Every line from the one bearing "[0.20-0.40s]" through the last line of the records below is to be output exactly, and no other line; leave out the pictures.

□ □ □ □ □ □ □

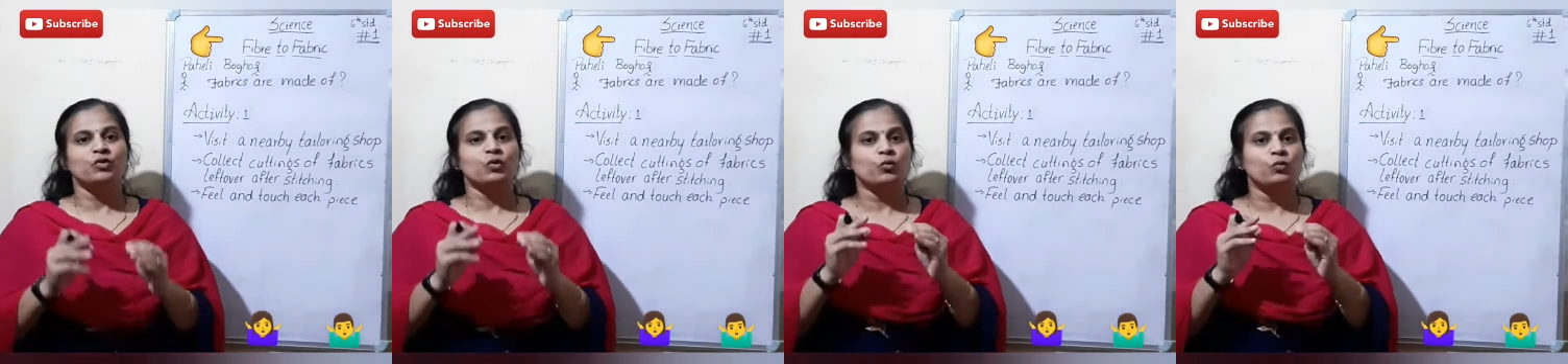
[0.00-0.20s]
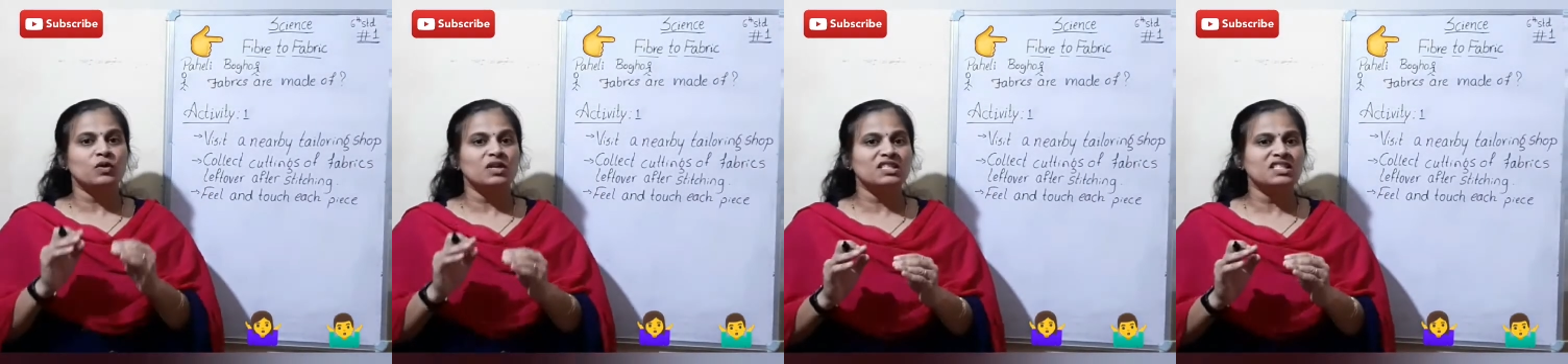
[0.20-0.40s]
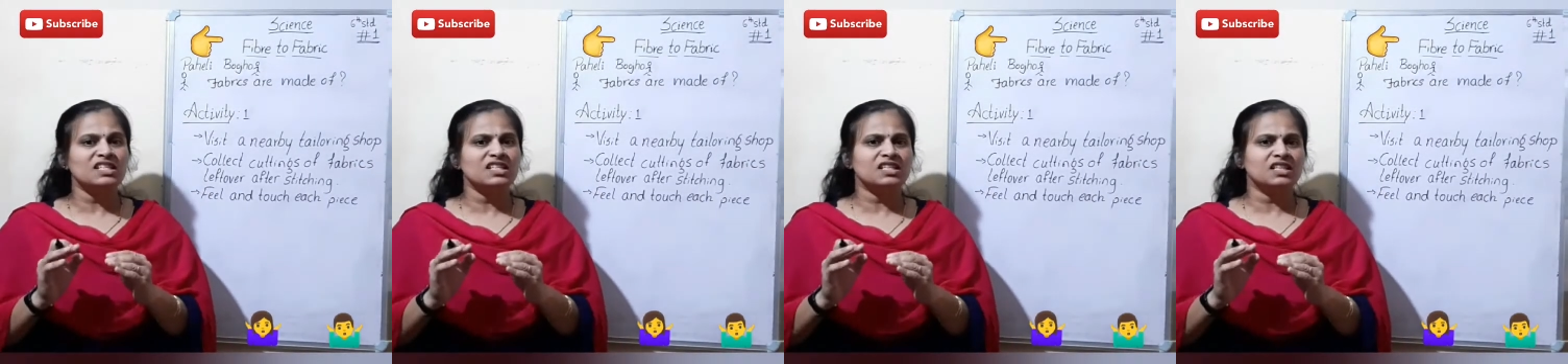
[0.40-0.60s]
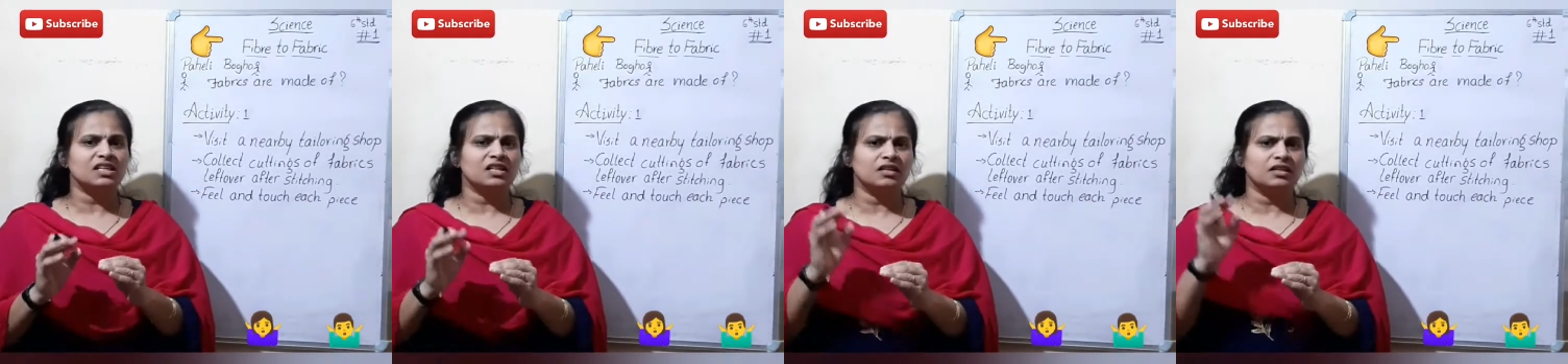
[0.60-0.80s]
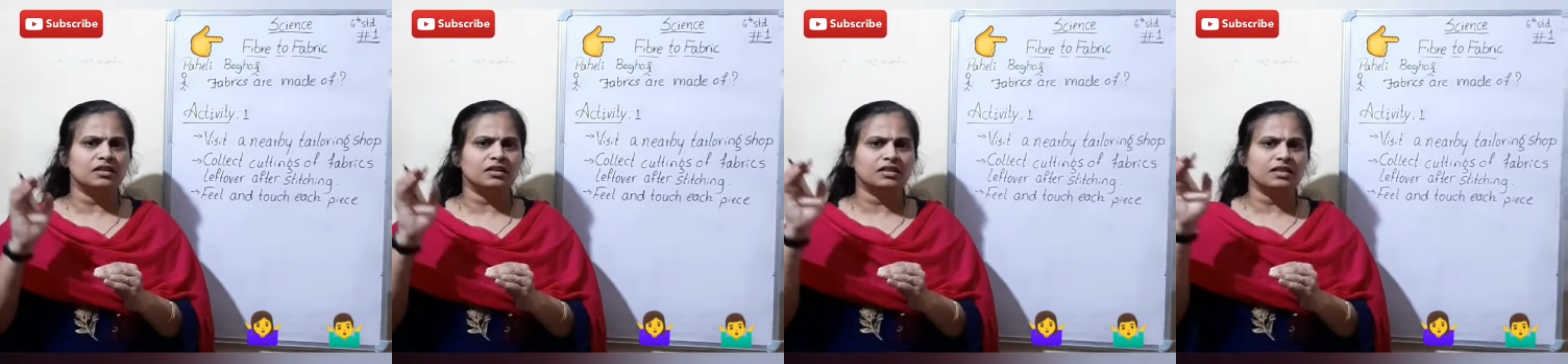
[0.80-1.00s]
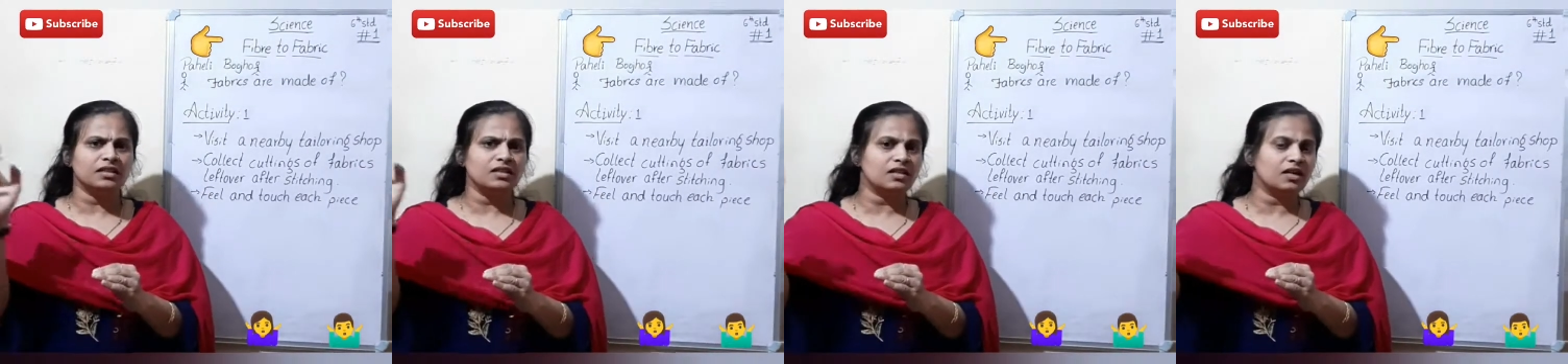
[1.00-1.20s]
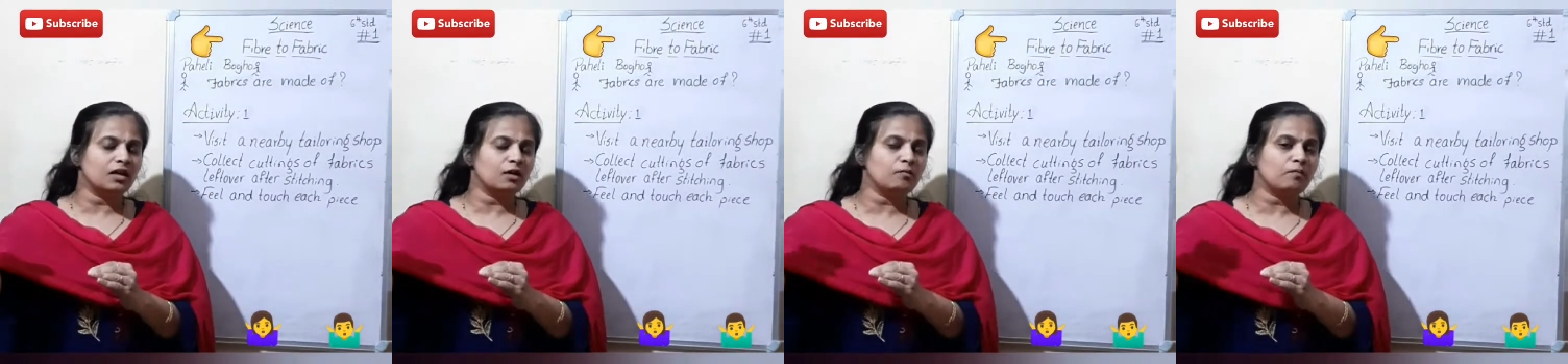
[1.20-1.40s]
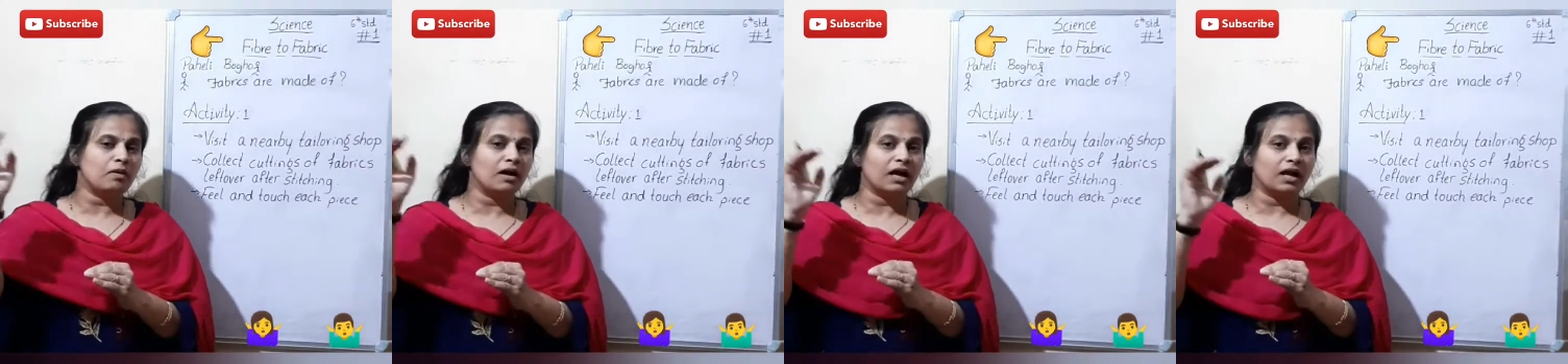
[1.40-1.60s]
visit a
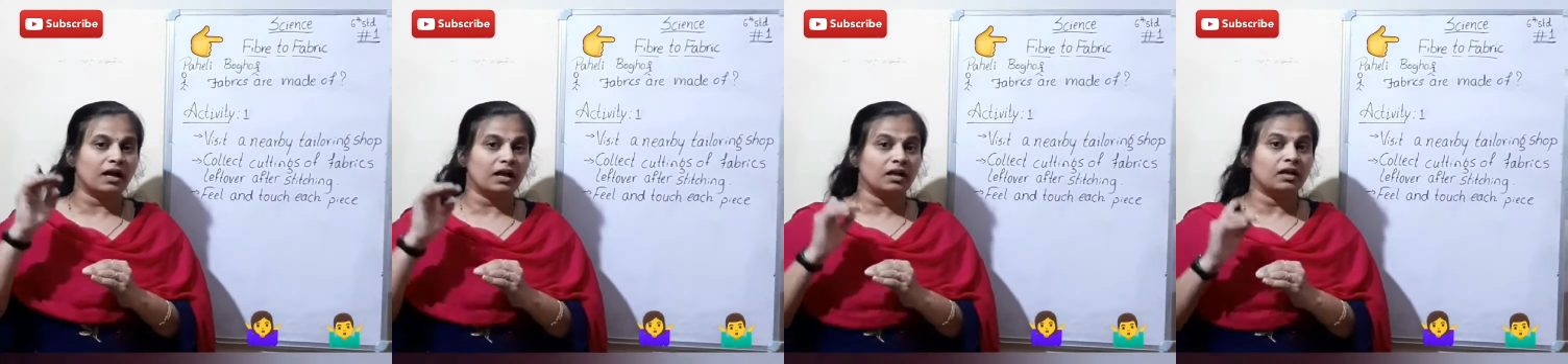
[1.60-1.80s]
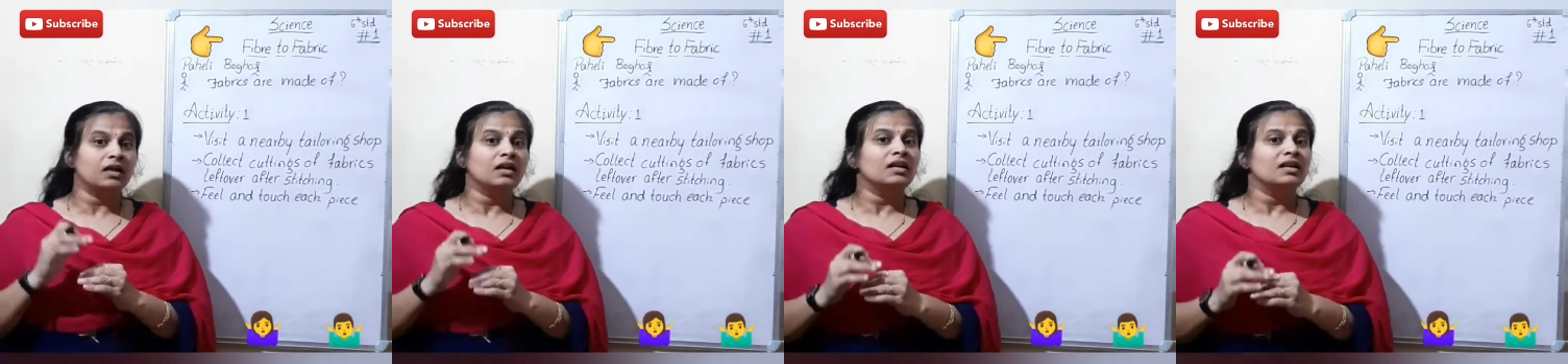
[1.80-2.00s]
nearby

□ □ □ □ □ □ □

**RESULT BELOW:**
[0.20-0.40s]
[0.40-0.60s]
[0.60-0.80s]
[0.80-1.00s]
[1.00-1.20s]
[1.20-1.40s]
[1.40-1.60s]
visit a
[1.60-1.80s]
[1.80-2.00s]
nearby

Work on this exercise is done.